+++ SOURCE MATERIAL

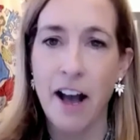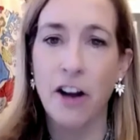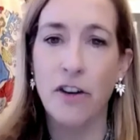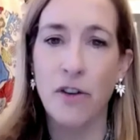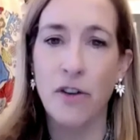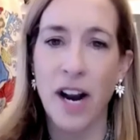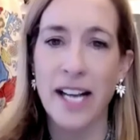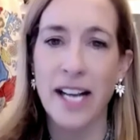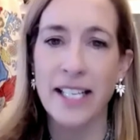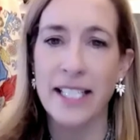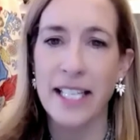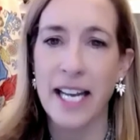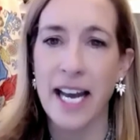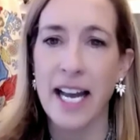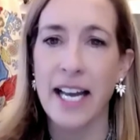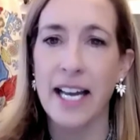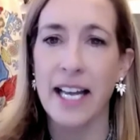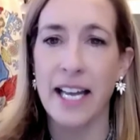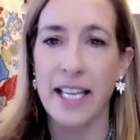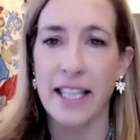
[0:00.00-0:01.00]
across the
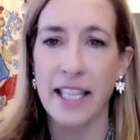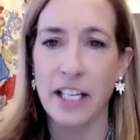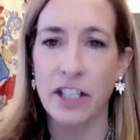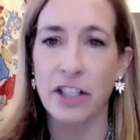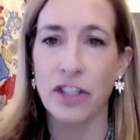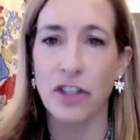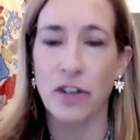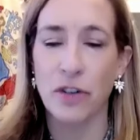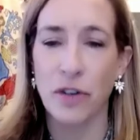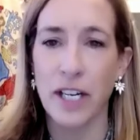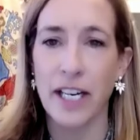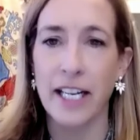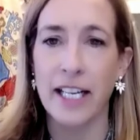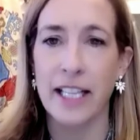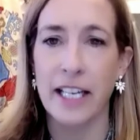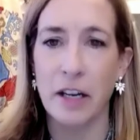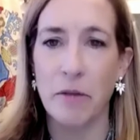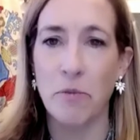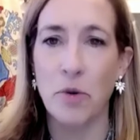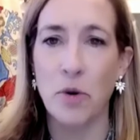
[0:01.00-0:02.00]
aisle, I think is
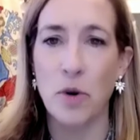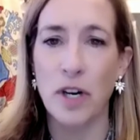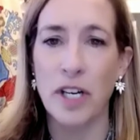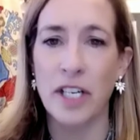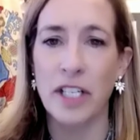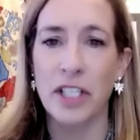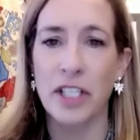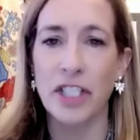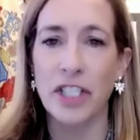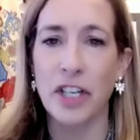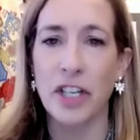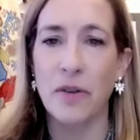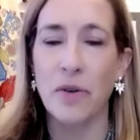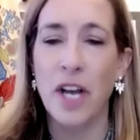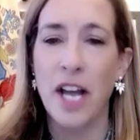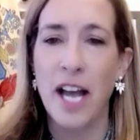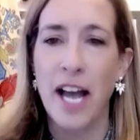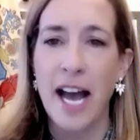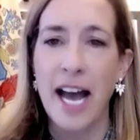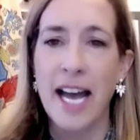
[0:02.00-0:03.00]
critically important. So
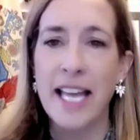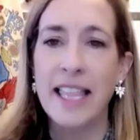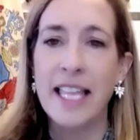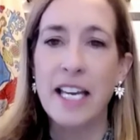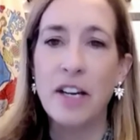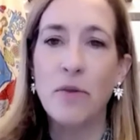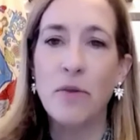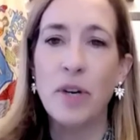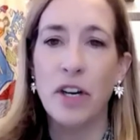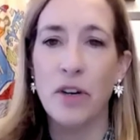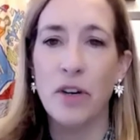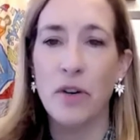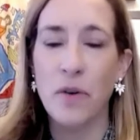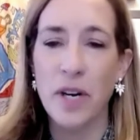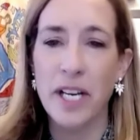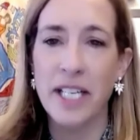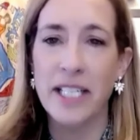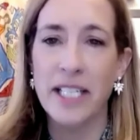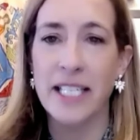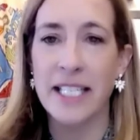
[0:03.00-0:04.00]
I think we are
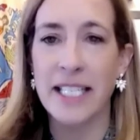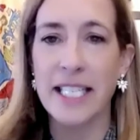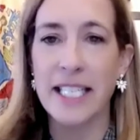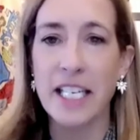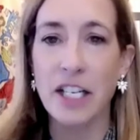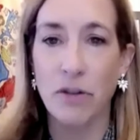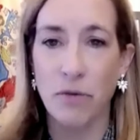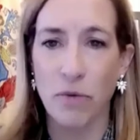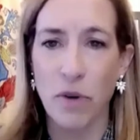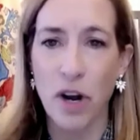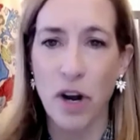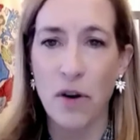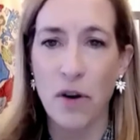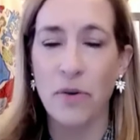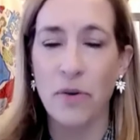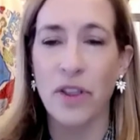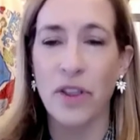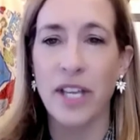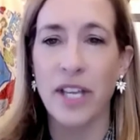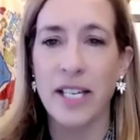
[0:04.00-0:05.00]
going to see
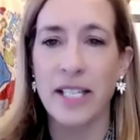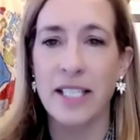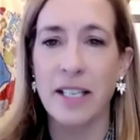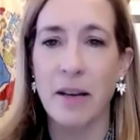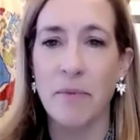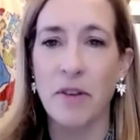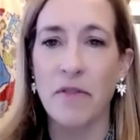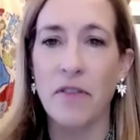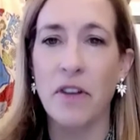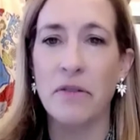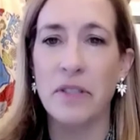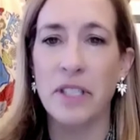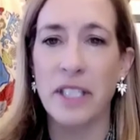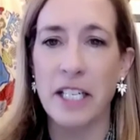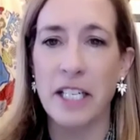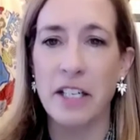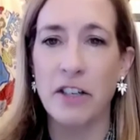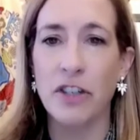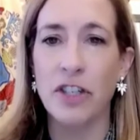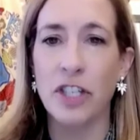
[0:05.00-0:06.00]
growth in some of those
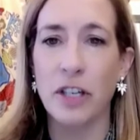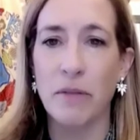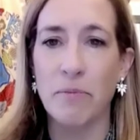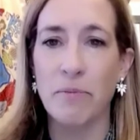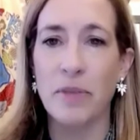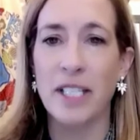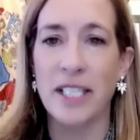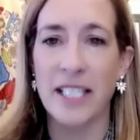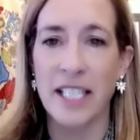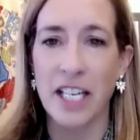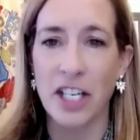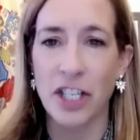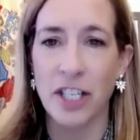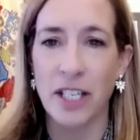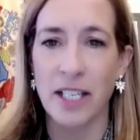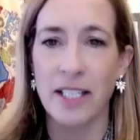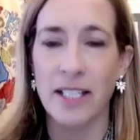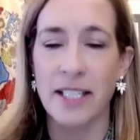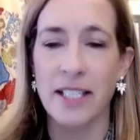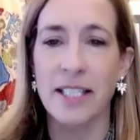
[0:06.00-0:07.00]
leadership
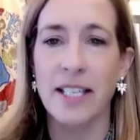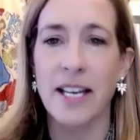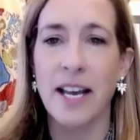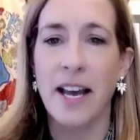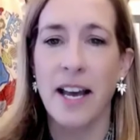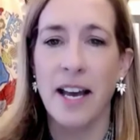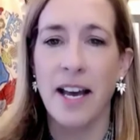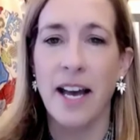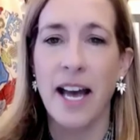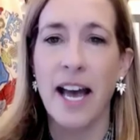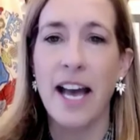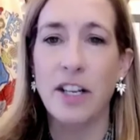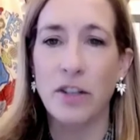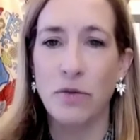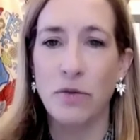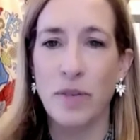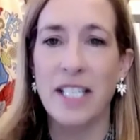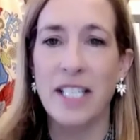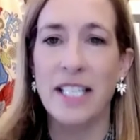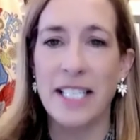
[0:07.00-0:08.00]
positions
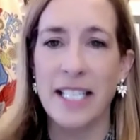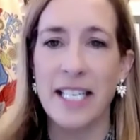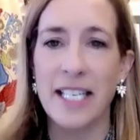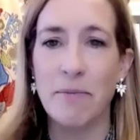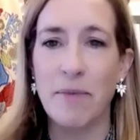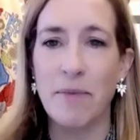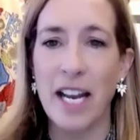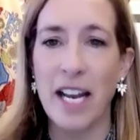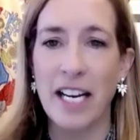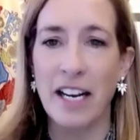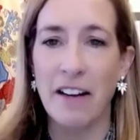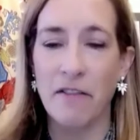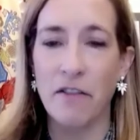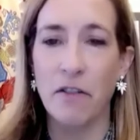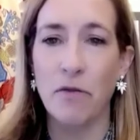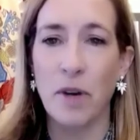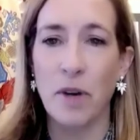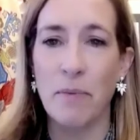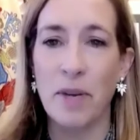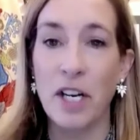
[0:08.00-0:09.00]
as we see many of the
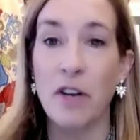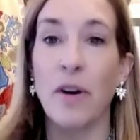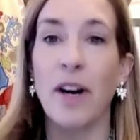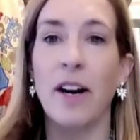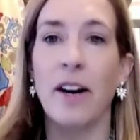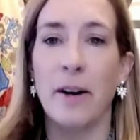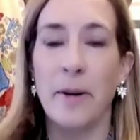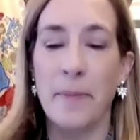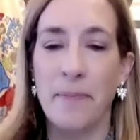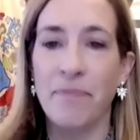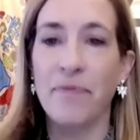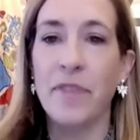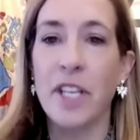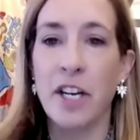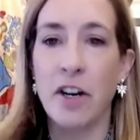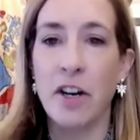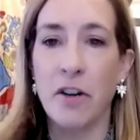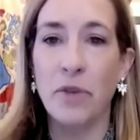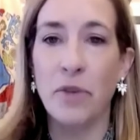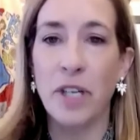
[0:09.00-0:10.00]
women who are,
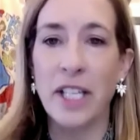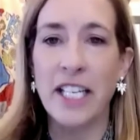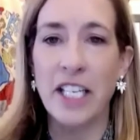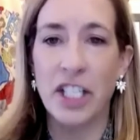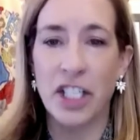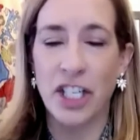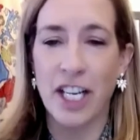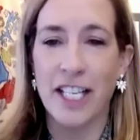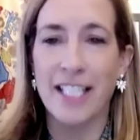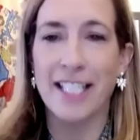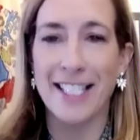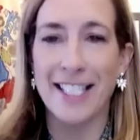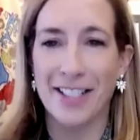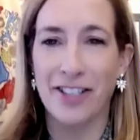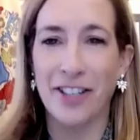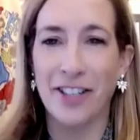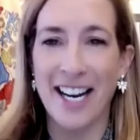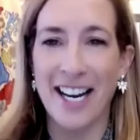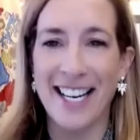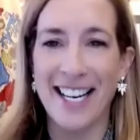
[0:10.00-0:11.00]
really just
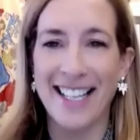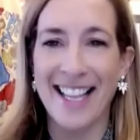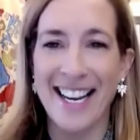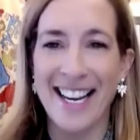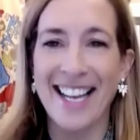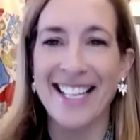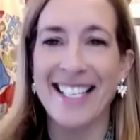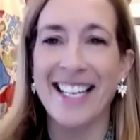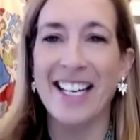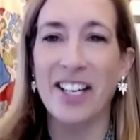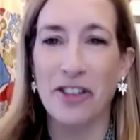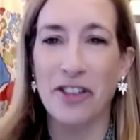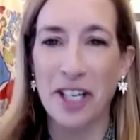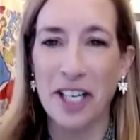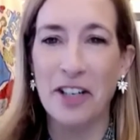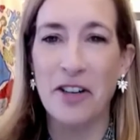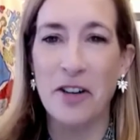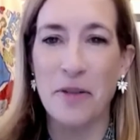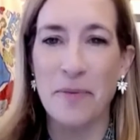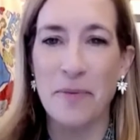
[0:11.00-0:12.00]
creating, like I said, a
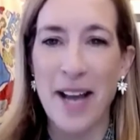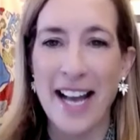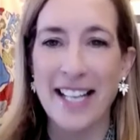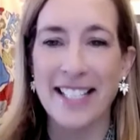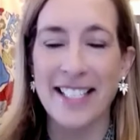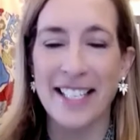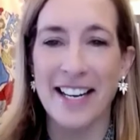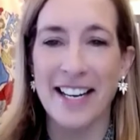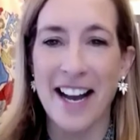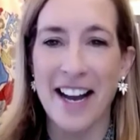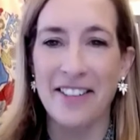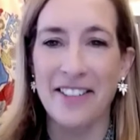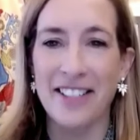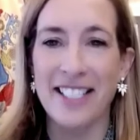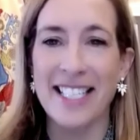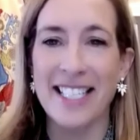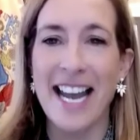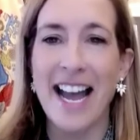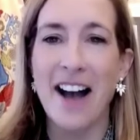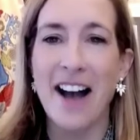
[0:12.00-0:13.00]
critical mass in
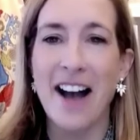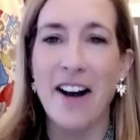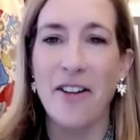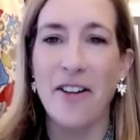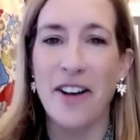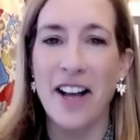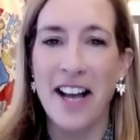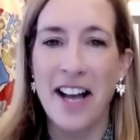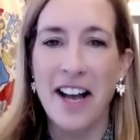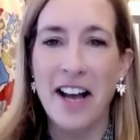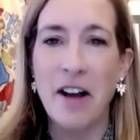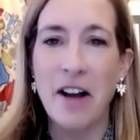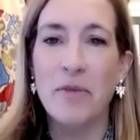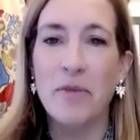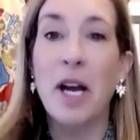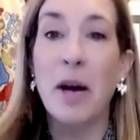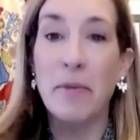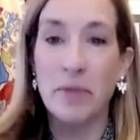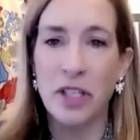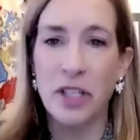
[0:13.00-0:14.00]
Congress now
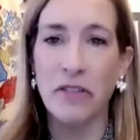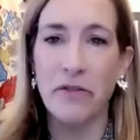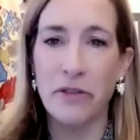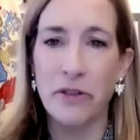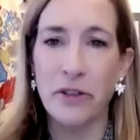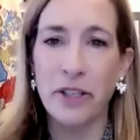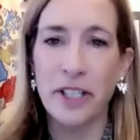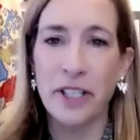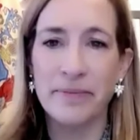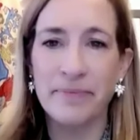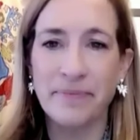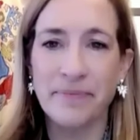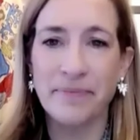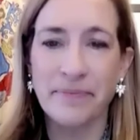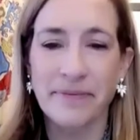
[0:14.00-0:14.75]
come to the fore.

++++++

EXERCISE DIRECTIONS: A verbatim copy of all the records, minus the pictures, is the expected answer.

EXPECTED ANSWER:
[0:00.00-0:01.00]
across the
[0:01.00-0:02.00]
aisle, I think is
[0:02.00-0:03.00]
critically important. So
[0:03.00-0:04.00]
I think we are
[0:04.00-0:05.00]
going to see
[0:05.00-0:06.00]
growth in some of those
[0:06.00-0:07.00]
leadership
[0:07.00-0:08.00]
positions
[0:08.00-0:09.00]
as we see many of the
[0:09.00-0:10.00]
women who are,
[0:10.00-0:11.00]
really just
[0:11.00-0:12.00]
creating, like I said, a
[0:12.00-0:13.00]
critical mass in
[0:13.00-0:14.00]
Congress now
[0:14.00-0:14.75]
come to the fore.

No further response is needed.